Serve.gov: Buffy Wicks Wasn't Joking About 'Being Part of This Administration'

Service to our nation is a noble effort, which is why some may view Serve.gov in a good light. How could anyone think that promoting national service is a bad thing?

Well, when our government uses “service” as a mechanism to keep their volunteers active in government, it is not so noble.

Buffy Wick

I claimed last week that the White House Office of Public Engagement’s rationale for promoting service was to keep Obama’s campaign volunteers active. I also claimed that the White House was using Serve.gov to manage those volunteers and as a mechanism to acquire new volunteers for their use. To support that claim I referenced a statement from Buffy Wicks, Deputy Director of the White House Office of Public Engagement, on the now infamous August 10th conference call. Wicks explained to the call participants, an arts group that worked on Obama’s 2008 election campaign, the White House’s rationale for using service:

“…part of my role [at the White House] is working on service, and so when we were thinking about how do we take a lot of this energy that’s out there, how do we translate folks who have just been engaged in electoral politics and engage them in really the process of governing, of being part of this administration in a little bit of a different way because politics is one thing and governing is something totally separate, we really saw service as the platform by which we can do that.”
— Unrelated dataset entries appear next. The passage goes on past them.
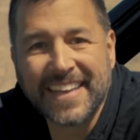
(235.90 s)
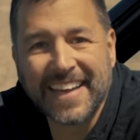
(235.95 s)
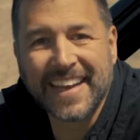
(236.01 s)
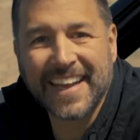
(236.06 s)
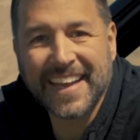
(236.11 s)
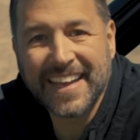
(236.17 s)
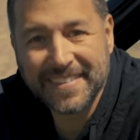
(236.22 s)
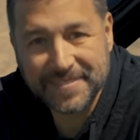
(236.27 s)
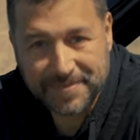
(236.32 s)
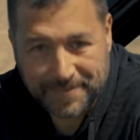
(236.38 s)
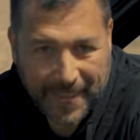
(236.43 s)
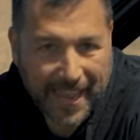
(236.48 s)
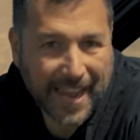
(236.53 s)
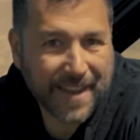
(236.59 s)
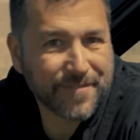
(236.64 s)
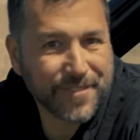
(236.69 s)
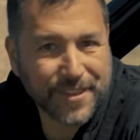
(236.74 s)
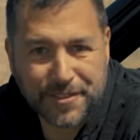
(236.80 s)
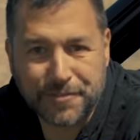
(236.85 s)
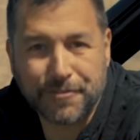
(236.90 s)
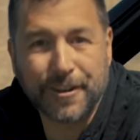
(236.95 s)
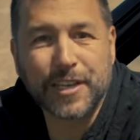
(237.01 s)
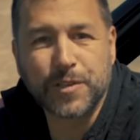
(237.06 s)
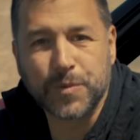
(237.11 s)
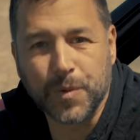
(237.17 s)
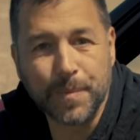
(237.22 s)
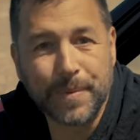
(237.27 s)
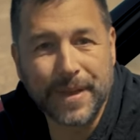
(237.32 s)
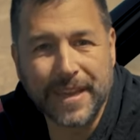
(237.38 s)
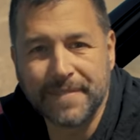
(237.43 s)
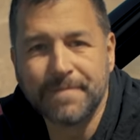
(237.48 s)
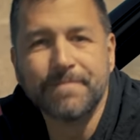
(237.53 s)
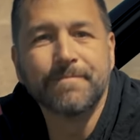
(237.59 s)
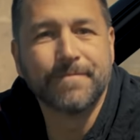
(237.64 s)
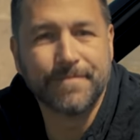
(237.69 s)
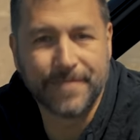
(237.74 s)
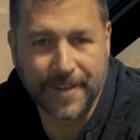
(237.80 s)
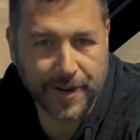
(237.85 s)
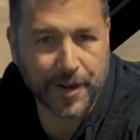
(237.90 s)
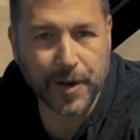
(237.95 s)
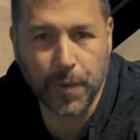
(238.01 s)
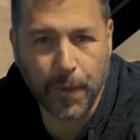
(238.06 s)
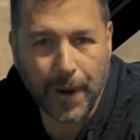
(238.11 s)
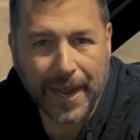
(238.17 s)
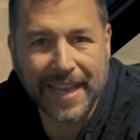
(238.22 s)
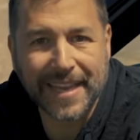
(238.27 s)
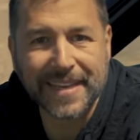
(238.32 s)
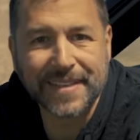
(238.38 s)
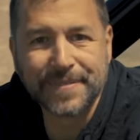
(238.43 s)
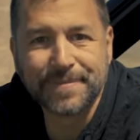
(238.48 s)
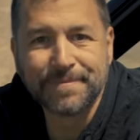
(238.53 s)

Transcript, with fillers: uh, half this race will be very quiet.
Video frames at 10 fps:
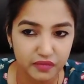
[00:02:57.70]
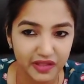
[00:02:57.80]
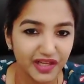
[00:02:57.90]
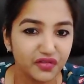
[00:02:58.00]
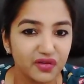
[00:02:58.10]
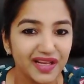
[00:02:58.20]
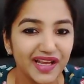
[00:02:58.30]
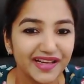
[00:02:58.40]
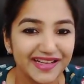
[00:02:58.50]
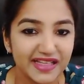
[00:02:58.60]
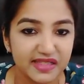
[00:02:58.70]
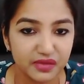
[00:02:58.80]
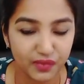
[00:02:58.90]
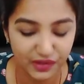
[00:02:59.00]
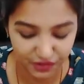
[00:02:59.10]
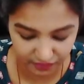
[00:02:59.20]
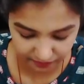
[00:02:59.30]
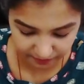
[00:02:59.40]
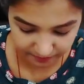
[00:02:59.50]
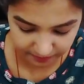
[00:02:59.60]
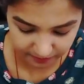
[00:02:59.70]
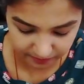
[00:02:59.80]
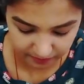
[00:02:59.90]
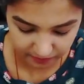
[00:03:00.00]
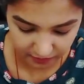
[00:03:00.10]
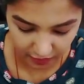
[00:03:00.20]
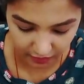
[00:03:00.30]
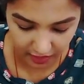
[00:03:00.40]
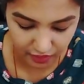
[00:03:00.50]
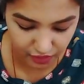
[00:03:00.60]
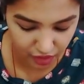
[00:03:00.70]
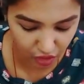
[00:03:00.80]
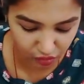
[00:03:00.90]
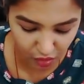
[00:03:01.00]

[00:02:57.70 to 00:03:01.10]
literally a dead situation. Okay, no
Buffy Wicks didn’t state that national recovery was the rationale for encouraging service. She conveyed that the White House was interested in transitioning partisans from the election cycle into the administration, and using “service” as the mechanism for that transition.

Glenn Beck picked up on the significance of this statement last night, but to further support this claim I went to Serve.gov and did a search for “Democrat.” What I found was 20 pages of volunteering opportunities that were related to Democratic causes (check here). There are probably far more than 20 pages of listings, however that is the maximum that any search term will display. In contrast, the search term “Republican” returns a paltry 2 pages, of which many are still Democratic cause listings that contain the word “Republican” somewhere in the description.

If Serve.gov were a registered voter, my money would be on it wearing a donkey pin.